Pembahasan mengenai zikir sebagai
alternatif pengganti sujud tilawah dihubungkaitkan dengan pembahasan utama
mengenai zikir sebagai alternatif pengganti shalat sunnah tahiyyatul masjid.
Artinya zikir alternatif pengganti sujud tilawah merupakan pembahasan cabang
atau far’ul qiyas dari pembahasan zikir pengganti shalat tahiyyat.

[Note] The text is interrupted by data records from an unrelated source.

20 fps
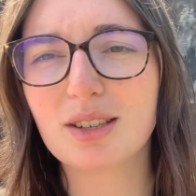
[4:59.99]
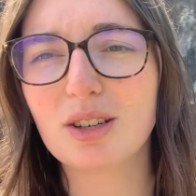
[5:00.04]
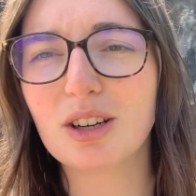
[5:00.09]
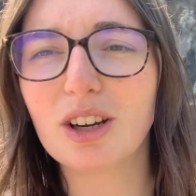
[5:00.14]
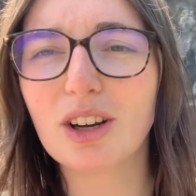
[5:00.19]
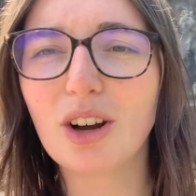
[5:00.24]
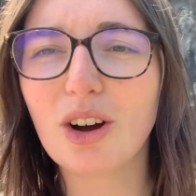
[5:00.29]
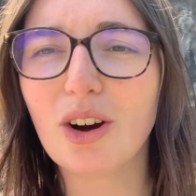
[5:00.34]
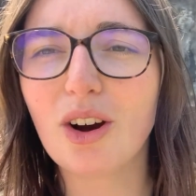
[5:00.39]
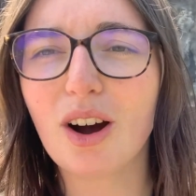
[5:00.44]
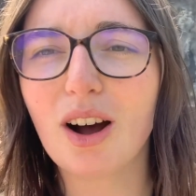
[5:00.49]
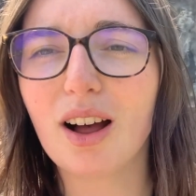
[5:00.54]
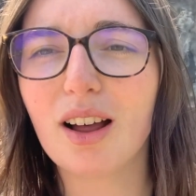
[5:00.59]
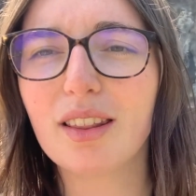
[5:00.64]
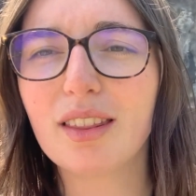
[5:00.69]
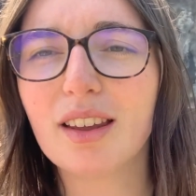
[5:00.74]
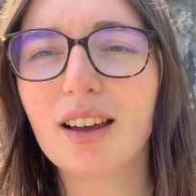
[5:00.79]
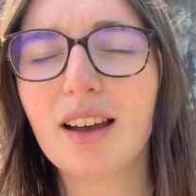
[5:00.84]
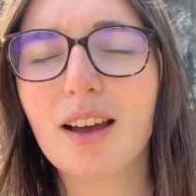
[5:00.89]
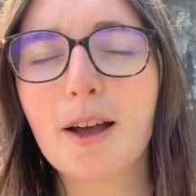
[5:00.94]
to go
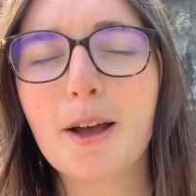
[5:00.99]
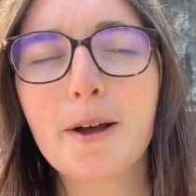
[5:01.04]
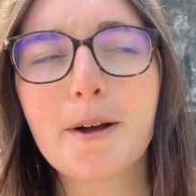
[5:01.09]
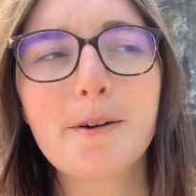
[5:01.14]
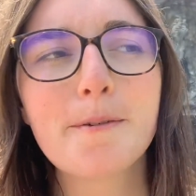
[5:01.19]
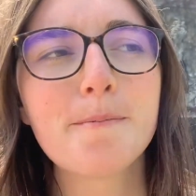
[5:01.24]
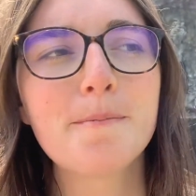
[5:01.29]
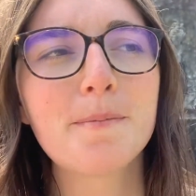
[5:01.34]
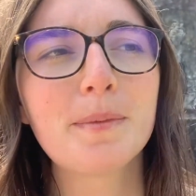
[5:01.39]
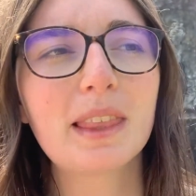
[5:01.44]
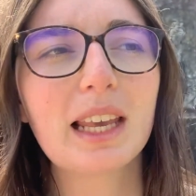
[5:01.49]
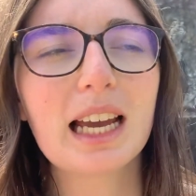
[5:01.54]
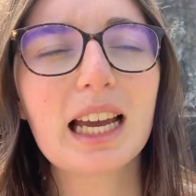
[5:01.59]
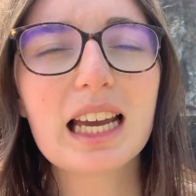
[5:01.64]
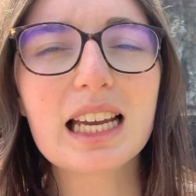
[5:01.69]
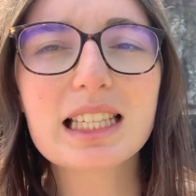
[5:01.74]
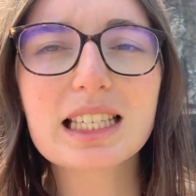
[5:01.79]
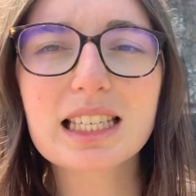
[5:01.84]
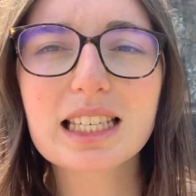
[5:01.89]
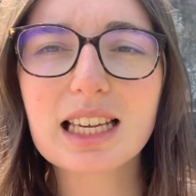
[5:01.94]
on.
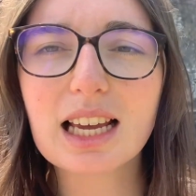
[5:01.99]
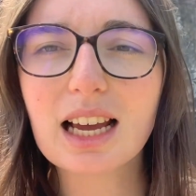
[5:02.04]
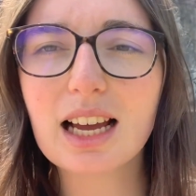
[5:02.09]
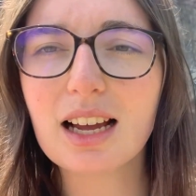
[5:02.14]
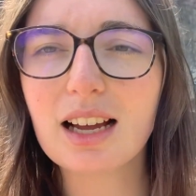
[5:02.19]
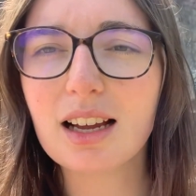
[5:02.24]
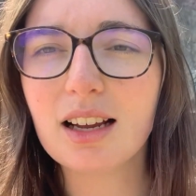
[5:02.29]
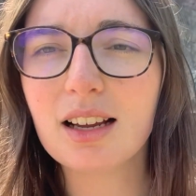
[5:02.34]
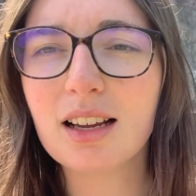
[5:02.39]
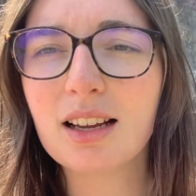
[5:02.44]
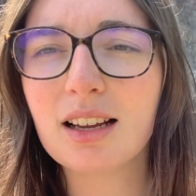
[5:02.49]
It's well,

Kebanyakan kalangan Syafi’iyyah
dapat menerima pemberlakuan qiyas ini. Sementara sebagian yang lain seperti Al
Haytami menolak pelaksanaan qiyas dalam dua masalah dimaksud. Bahkan beliau
tampak menolak legalisasi zikir sebagai alternatif pengganti shalat tahiyyat,
yang notabenenya adalah ashlul qiyaas dari legalisasi zikir sebagai alternatif
pengganti sujud tilawah.
Lebih dari itu, Ibnu Hajar Al
Haytsamiy tampak menolak validitas dalil al ashl, yaitu dalil yang digunakan
untuk membangun hukum diizinkannya mengganti shalat sunnah tahiyyat dengan
zikir subhanallah hingga seterusnya. Hal ini terlihat dari keraguan
beliau terhadap validitas atau keshahihan informasi "yuqaal" dan
informasi dari sebagian ulama salaf.
Jika dikaitkan dengan validitas
dalil maka kecenderungannya memang seperti apa yang dikatakan oleh Ibnu Hajar
Al Haytsamiy.
Al imam Al Gahazali –yang dalam hal
ini sering dijadikan rujukan oleh kalangan Syafi’iyyah generasi selanjutnya,
dengan “gaya pemikiran fiqh-nya” yang khas- tampaknya ingin mendorong setiap
orang yang masuk masjid agar memberikan penghormatan kepada tempat ibadah
tersebut. Beliau menginginkan, jika tidak bisa dengan shalat sunnah tahiyyat
paling tidak berzikir dan jangan sampai tidak melakukan penghormatan sama
sekali terhadap masjid.
Keputusan hukum yang ditarik oleh Al
Ghazaliy mengenai zikir alternatif pengganti shalat tahiyyatul masjid ini di
kemudian hari -oleh sebagian ulama Syafi'iyyah lain generasi selanjutnya-
dijadikan sebagai "model" untuk menarik kesimpulan baru bahwa zikir
yang sama -atau zikir lain seperti samii'naa hingga seterusnya- dapat mengganti
posisi sujud tilawah atau sujud syukur.
Ketika membahas masalah, penulis
menemukan kesalahan (kecil) dalam Al Mawsu’ah Al Fiqhiyyah Al Kuwaytiyyah yang
memberikan catatan bahwa Ibnu Hajar yang dimaksud di atas adalah Ibnu
Hajar Al 'Asqalani. Ini tidak benar. Ulama Syafi'iyyah yang menolak
eksistensi zikir sebagai alternatif pengganti tahiyyatul masjid, sujud tilawah
atau sujud syukur adalah Ibnu Hajar Al Haitsamiy atau Al Haytami (penulisan
namanya bisa menggunakan taa` atau tsaa`).
Semoga Allah selalu memberikan kasih
sayangNya untuk semua ulama yang disebutkan di atas dan memberikan
manfaat ilmu mereka kepada kita. Rahimahumullah.